Linear correlation, dependence, copulas, Nataf distribution and all that stuff

bsudret · February 7, 2020, 8:11am

Hello everyone

I started to answer a question about linear correlation for non Gaussian random variables on the forum, and it became rather long. So I decided to move it into this section and I tried to make it comprehensive. The topic is: how to account for linear correlation between non Gaussian variables, what is the point of using copulas, and how is all this implemented in UQLab?

The reason why we adopt the copula formalism in UQLab (as it is the case in all major UQ software) is that it is the only mathematically sound way to define such multivariate distributions. Let me explain.

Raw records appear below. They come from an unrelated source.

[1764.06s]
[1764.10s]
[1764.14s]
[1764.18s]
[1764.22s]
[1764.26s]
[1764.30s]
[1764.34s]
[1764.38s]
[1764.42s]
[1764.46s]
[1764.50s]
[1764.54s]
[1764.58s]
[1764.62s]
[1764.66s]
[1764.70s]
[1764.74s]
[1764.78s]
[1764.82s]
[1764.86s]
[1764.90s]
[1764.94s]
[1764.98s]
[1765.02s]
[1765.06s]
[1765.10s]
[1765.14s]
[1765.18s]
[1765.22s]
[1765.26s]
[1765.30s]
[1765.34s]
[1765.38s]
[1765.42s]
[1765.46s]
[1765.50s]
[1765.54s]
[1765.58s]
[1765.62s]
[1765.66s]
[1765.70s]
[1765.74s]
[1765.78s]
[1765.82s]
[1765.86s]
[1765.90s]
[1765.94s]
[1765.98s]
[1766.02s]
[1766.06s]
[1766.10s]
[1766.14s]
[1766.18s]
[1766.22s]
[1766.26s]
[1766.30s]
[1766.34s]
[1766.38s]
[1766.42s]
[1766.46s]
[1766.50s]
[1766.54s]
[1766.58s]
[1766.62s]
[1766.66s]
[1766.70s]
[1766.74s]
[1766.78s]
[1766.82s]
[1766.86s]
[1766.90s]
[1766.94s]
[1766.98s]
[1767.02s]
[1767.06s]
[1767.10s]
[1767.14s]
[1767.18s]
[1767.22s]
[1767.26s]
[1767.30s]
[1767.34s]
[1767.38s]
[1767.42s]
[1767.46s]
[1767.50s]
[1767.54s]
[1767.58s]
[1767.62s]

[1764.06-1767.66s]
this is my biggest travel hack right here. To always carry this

Case of correlated Gaussian variables

A Gaussian vector is completely defined by the mean and standard deviation of its marginals (which are Gaussian) and a correlation matrix, which happens to be the matrix of linear (Pearson’s) correlation coefficients \rho_{X_i, X_j}.
In terms of copula, a Gaussian vector also has a Gaussian copula, this is actually what defines the latter. Also, for multivariate Gaussian distributions (and only for those), no correlation is equivalent to independence.

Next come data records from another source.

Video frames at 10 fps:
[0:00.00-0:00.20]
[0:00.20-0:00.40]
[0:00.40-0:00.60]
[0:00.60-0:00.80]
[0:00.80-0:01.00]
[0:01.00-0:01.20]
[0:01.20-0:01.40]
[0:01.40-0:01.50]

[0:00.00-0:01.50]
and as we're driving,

With UQLab: To create X_1\sim \mathcal{N}(1,1) and X_2\sim \mathcal{N}(2,0.5) with a correlation coefficient of 0.8, you can use:

  uqlab;
  Inp.Marginals(1).Type = 'Gaussian';
  Input.Marginals(1).Moments= [1 1];
  Input.Marginals(2).Type = 'Gaussian';
  Input.Marginals(2).Moments = [2 0.5];
  Input.Copula.Type = 'Gaussian';
  Input.Copula.Parameters = [ 1 0.8 ; 0.8 1 ];
  myInput = uq_createInput(Input);

Case of correlated non-Gaussian variables

In this case, defining the linear correlation is not the proper way to handle the dependence. As you may know, if you have the joint probability density function (PDF) f_{\boldsymbol{X}} of a random vector \boldsymbol{X} you can compute its marginal distributions and linear correlation matrix [\boldsymbol{\rho}] :

f_{\boldsymbol{X}} \Longrightarrow \{f_{X_i}, i=1,\, \dots,\, d\} and [\boldsymbol{\rho}]

However the reciprocal is not true!! If you only have the marginals and a correlation matrix, there are infinitely many joint PDFs that would comply with this knowledge. The only way to properly define a joint PDF is to define the underlying copula (which describes the dependence) and select its parameters so that the correlation matrix is as expected.

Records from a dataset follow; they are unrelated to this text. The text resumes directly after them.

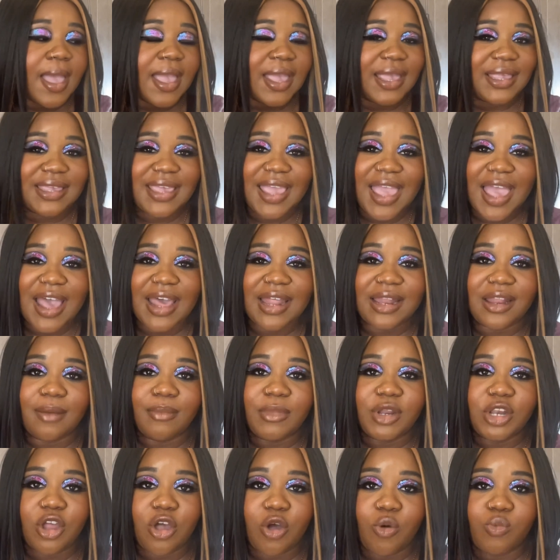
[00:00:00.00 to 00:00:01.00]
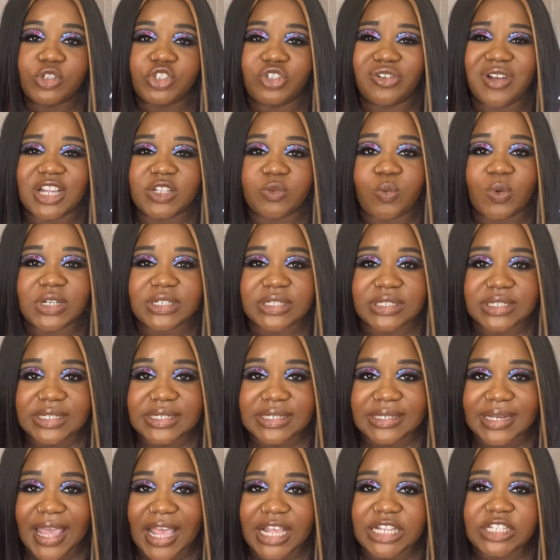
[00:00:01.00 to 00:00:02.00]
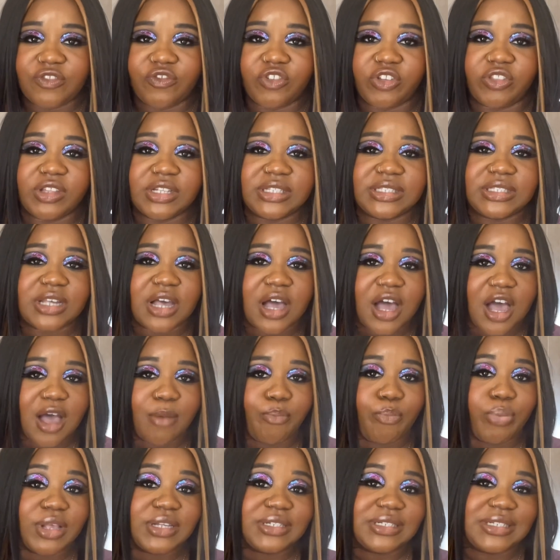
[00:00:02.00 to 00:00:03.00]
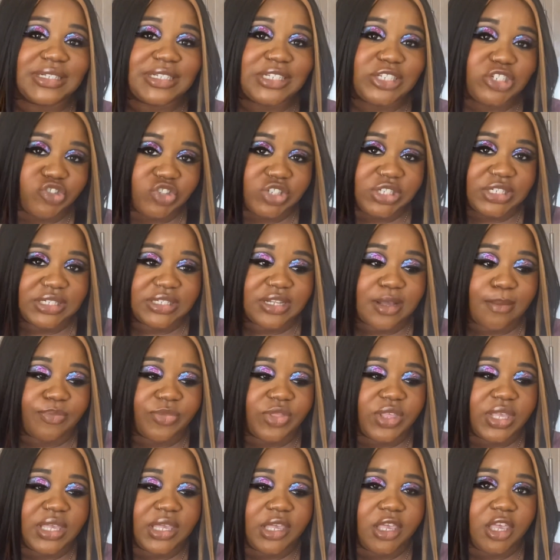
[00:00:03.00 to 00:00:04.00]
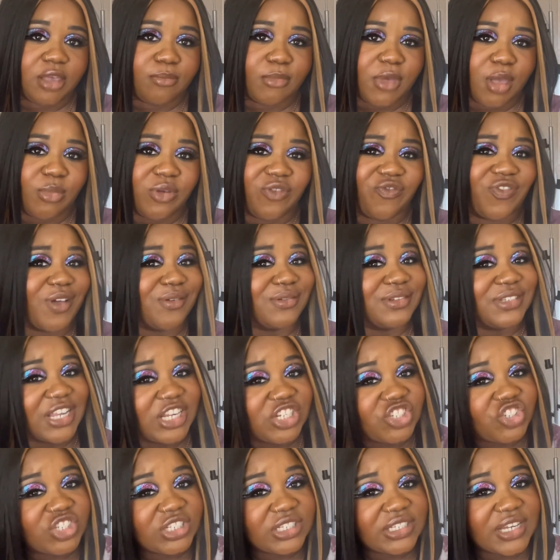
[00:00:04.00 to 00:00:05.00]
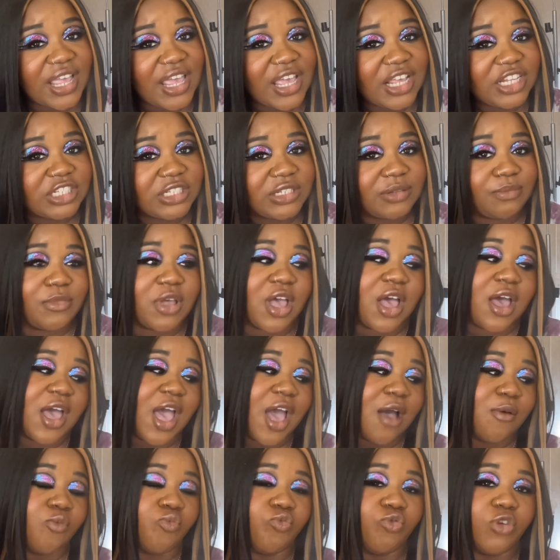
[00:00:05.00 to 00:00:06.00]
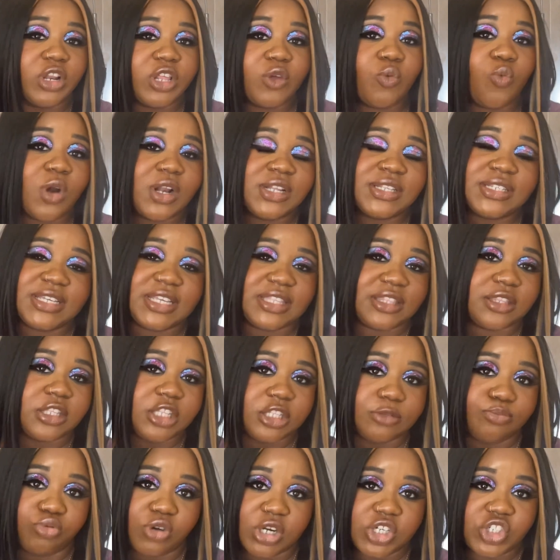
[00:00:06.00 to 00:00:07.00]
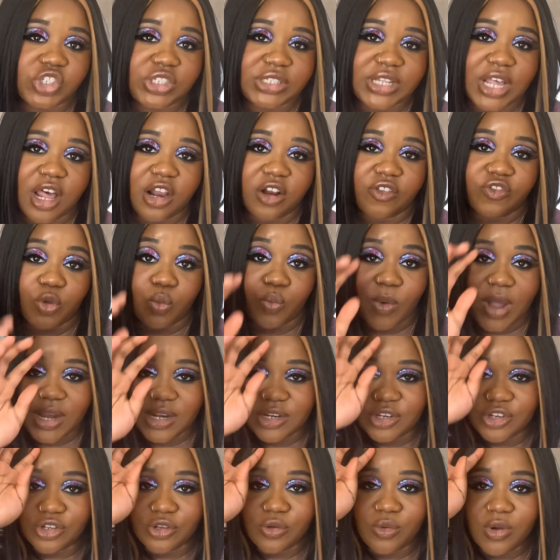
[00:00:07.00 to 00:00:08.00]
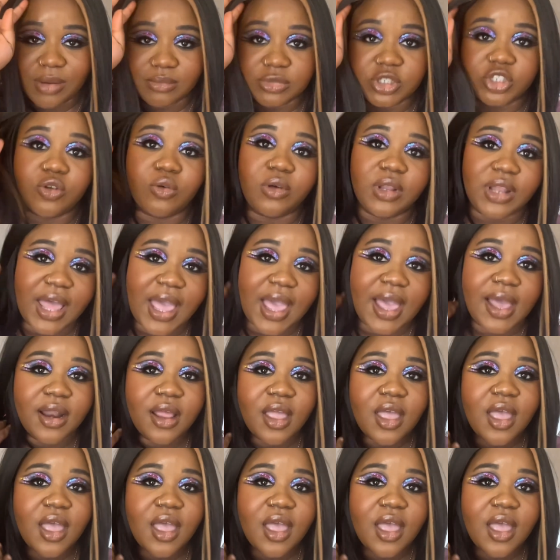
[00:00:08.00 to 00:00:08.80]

And yeah, and let me know what you guys want to see next for the top series. I'm thinking maybe foundation next. I really wanted to get these brushes out of the way to do, and I'm so glad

For a long time in engineering (more precisely in structural reliability), the problem was solved by using the so-called Nataf distribution^[1]. However, as shown in that 1986 paper, a pseudo-correlation matrix [\tilde{\boldsymbol{\rho}}] has to be introduced so that the linear correlation eventually obtained is the prescribed one. Unfortunately, this pseudo-correlation depends on the marginals, i.e. it does not only encode dependence: if you change the marginals, you should recompute the pseudo_correlation so as to get the expected linear correlation. Liu & Der Kiureghian even developed approximate equations to make the link between [\tilde{\boldsymbol{\rho}}_{ij}] and [\boldsymbol{\rho}_{ij}] depending on the marginals of X_i and X_j.

In fact, the right measures of dependence to use in such a non-Gaussian case (also called measure of association) are the Spearman rank correlation coefficient \rho_S and the Kendall \tau.

Note that the Nataf distribution with pseudo-correlations has been used for a good 25 years before Lebrun & Dutfoy^[2] realized that it was nothing but a multivariate distribution with arbitrary marginals and … a Gaussian copula.

How to deal with the Gaussian copula (resp. Nataf distribution) in practice ?

As mentioned above, the right way to define dependence is to choose a copula and define its parameters. Unless there are reasons not to do so (see below), the Gaussian copula may be a good choice, and it is rather easy to use.

*** if you don’t have data (“expert probabilistic input model”)

you define your marginals of choice for each input
you choose the Gaussian copula
you define the matrix of rank correlation coefficients [\rho_{S,ij}], from which the parameters matrix [\theta_{ij} ] of the Gaussian copula is computed through:

\begin{equation} \theta_{ij} = 2 \, \sin \displaystyle{\frac{\pi \rho_{S,ij}}{6}} \tag{1} \end{equation}

NB:

the above equation is close to identity, i.e. \theta_{ij} \approx \rho_{S,ij} in practice.
if you don’t have data, you will make an a priori choice about correlations (for instance, based on literature). So there is no reason not to pretend that you choose the rank correlations instead of the linear correlations .

*** If you do have data

you do statistical inference for each parameter separately, to find out the best fitting distribution
you compute the matrix of (empirical) rank correlation coefficients \rho_{S, ij} from the data
you choose a Gaussian copula whose parameters are computed from that matrix using the above equation.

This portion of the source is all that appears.